■ **Requirement**:
Repeat all entries word for word; skip images.

Saved entries
* * *

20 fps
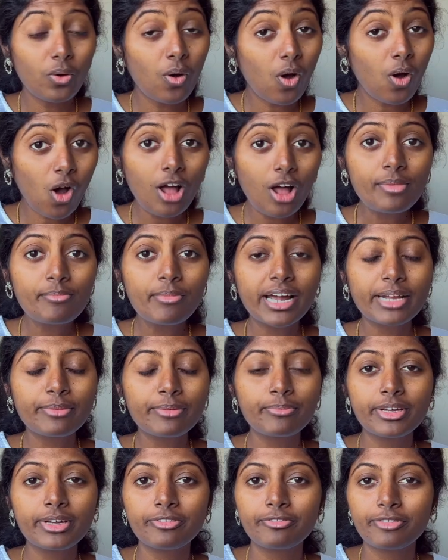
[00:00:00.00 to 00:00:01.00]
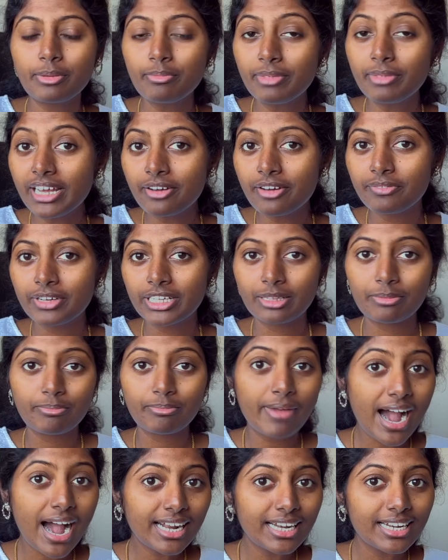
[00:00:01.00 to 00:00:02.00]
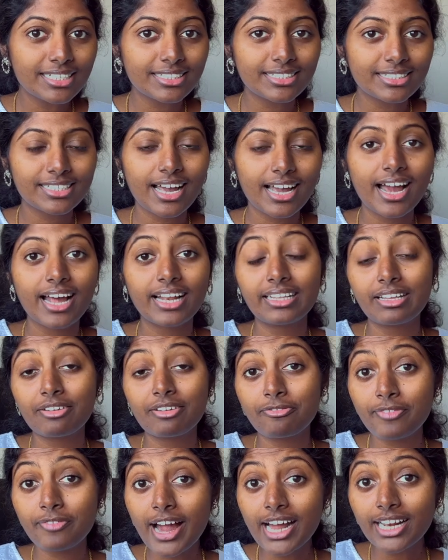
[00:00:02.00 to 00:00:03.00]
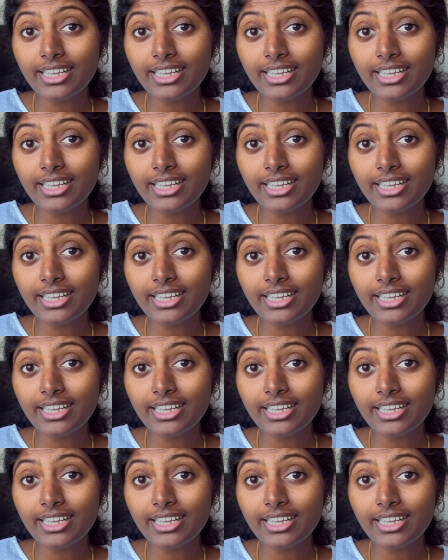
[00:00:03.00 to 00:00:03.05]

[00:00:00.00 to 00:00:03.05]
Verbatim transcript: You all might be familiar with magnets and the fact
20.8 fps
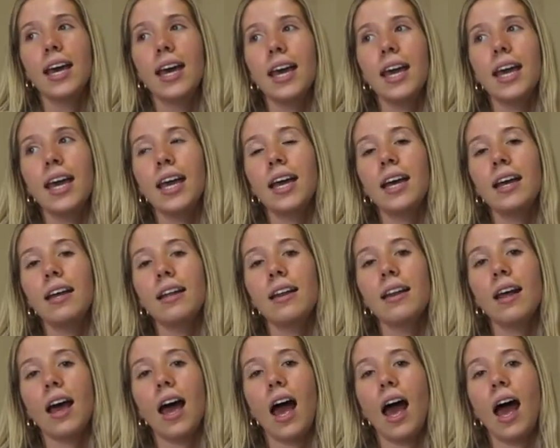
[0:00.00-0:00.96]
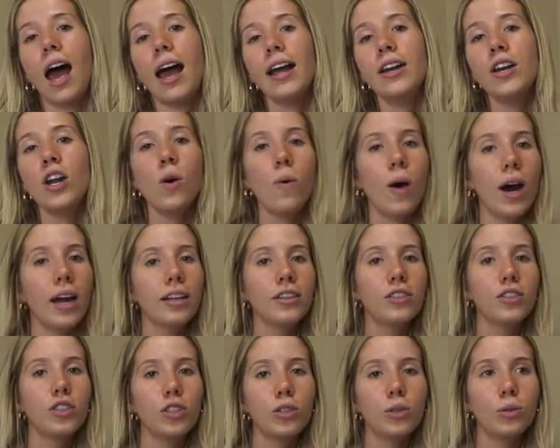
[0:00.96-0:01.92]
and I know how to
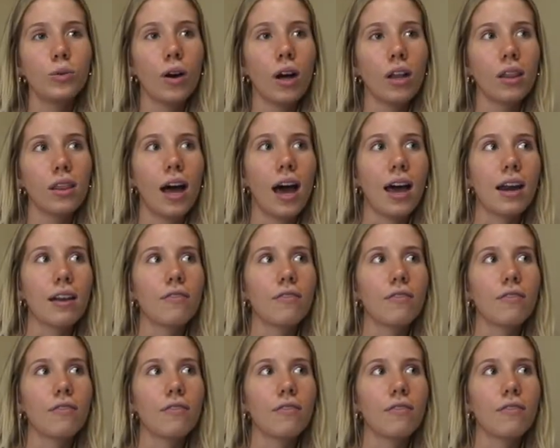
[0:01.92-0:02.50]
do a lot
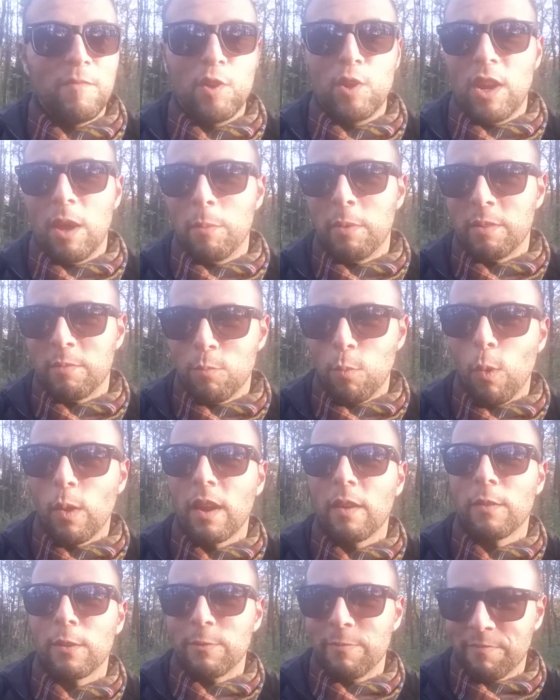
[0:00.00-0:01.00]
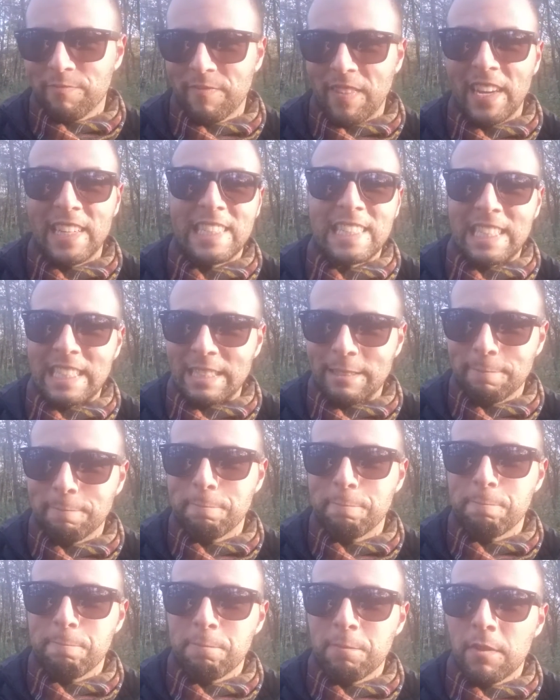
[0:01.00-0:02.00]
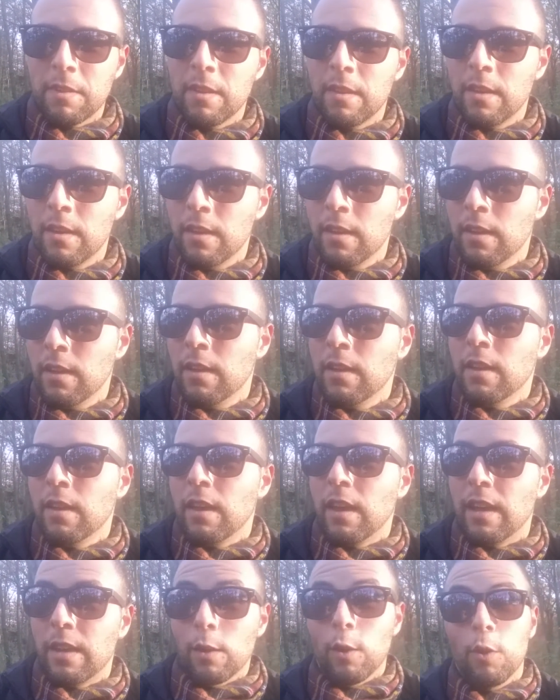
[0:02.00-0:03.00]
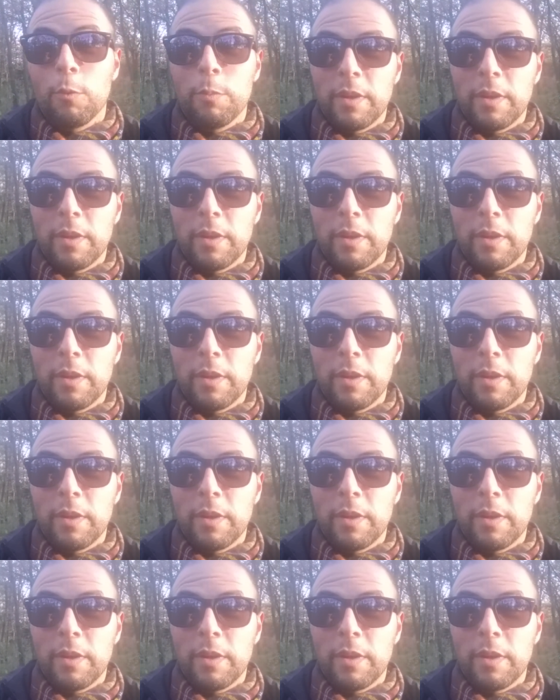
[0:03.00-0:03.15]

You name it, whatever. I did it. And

* * *

■ **Your response**:
20 fps
[00:00:00.00 to 00:00:01.00]
[00:00:01.00 to 00:00:02.00]
[00:00:02.00 to 00:00:03.00]
[00:00:03.00 to 00:00:03.05]

[00:00:00.00 to 00:00:03.05]
Verbatim transcript: You all might be familiar with magnets and the fact
20.8 fps
[0:00.00-0:00.96]
[0:00.96-0:01.92]
and I know how to
[0:01.92-0:02.50]
do a lot
[0:00.00-0:01.00]
[0:01.00-0:02.00]
[0:02.00-0:03.00]
[0:03.00-0:03.15]

You name it, whatever. I did it. And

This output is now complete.